My real interest is reflected in Chapters _, is to not only critique the macroeconomic policies such as the kind of investments that are being made- the design of project but also measures such as the GDP. You will see that most of the essays, towards the second half of the book, are deeply statistical with many references, not only giving quotations from NeelkanthMisra of Credit Suisse who has been writings regularly on how the GDP is a misleading figure. He argues that more than 80%-infact he uses the figure 90% but I doubt that- of India's product comes from small scale and home based production. And only 10- 15% comes from the large corporates but he says the policy directs itself to these large corporates because these other chaps are not registered. Now there is much more focus on small scale industry in the last 5 years because it has been found that they are the major producers of goods and services in India and so you begin to see some tax and incentives being given to them.

Further you might have noticed that when the finance minister calls business people just before the budget is announced, he calls the major corporates to ask their advice on what is required but those who are not called are the large majority of small enterprises and home based industries- what do they want?

So in many ways what one is arguing is that whether it is database or the policy, it is misdirected but that is not enough in terms of my work.

I have also examined Pikettty's hypothesis and theory (in one of the essays) and building on his work I have talked about the theoretical implications of inequality. Because the simple logic is that as long as there is inequality,there is hierarchy of power in the economic domain and which powerful group will surrender their power and their capacity to the less powerful. Therefore, the inequality is at the base of the distortion in our economies and as you know it is increasing.

So most of my papers address this phenomenon of growing inequality, the increasing number of the world's wealthiest in India and how that kind of economic phenomena has emerged largely because of the macroeconomic reasoning in our policy, whether it is Manmohan Singh or NarendraModi. Infact in my critique of the economic policies of the South, I point fingers at Dr. Manmohan Singh when he was the Secretary General of the South Commission and I was a member and the South Commission was led by Julius Nyerere- a great freedom fighter. I point fingers at the South Commission's failures to develop an economic theory and economic reasoning and ideas which are suitable to the colonies. The whole idea behind Julius Nyerere's South Commission was that we have to claim the economic and social characteristics of our countries and build an economic theory and practice policy design which draws on our strengths.

And not necessarily get so over-dependent on international capital and its walk towards more and more investment in resource utilisation. So I go back to where I began that is, colonisation was a way by which the industrial countries sucked up our natural resources and gave themselves wealth but now these countries, our countries, are colonising in a similar way the less privileged countries. Indian capitalist go to Africa because Africa still has a lot of 'un- utilised resources'- minerals, land as indeed are the Chinese. We have become predators replacing the white people as economic logic has not changed.

Is there a way out of all this? This is the question that we have to address.

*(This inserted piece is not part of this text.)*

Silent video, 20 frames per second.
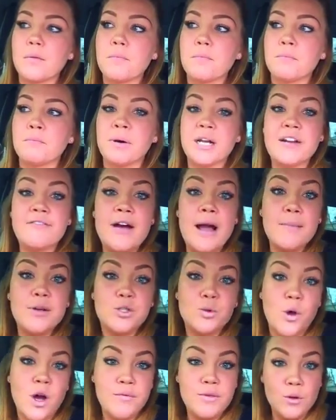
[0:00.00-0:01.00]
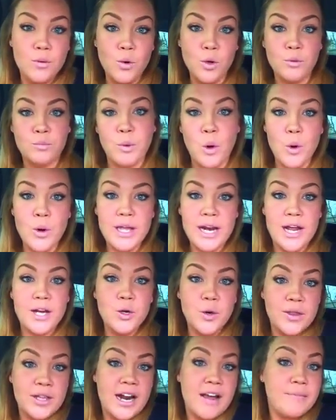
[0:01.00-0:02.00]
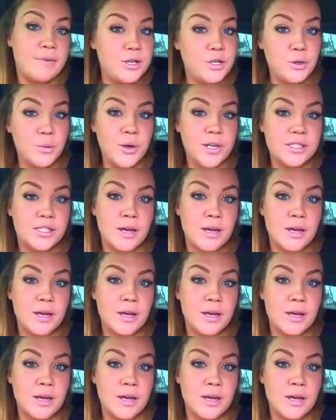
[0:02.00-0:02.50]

But if I'm a 12-year-old boy and I know that I've been doing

Obviously we cannot upturn what is happening right now but with my participation in Feminist Economics I found that many great feminist economists such as Diane Elson are talking of the importance of rethinking the economic measures and economic practices but will we ever be able to put that into place is a question that obviously I cannot answer but hopefully the generation which I hope is predominant group here today will put their minds to development economics- drop the word 'Development' and talk of 'Growth Economics' and how to make this growth have a road or journey which is more equitable, less destructive of natural resources and less creating of dependencies. I am not even arguing that it should be women led or women designed but certainly looking at women and what they do, what they know would be a good starting point?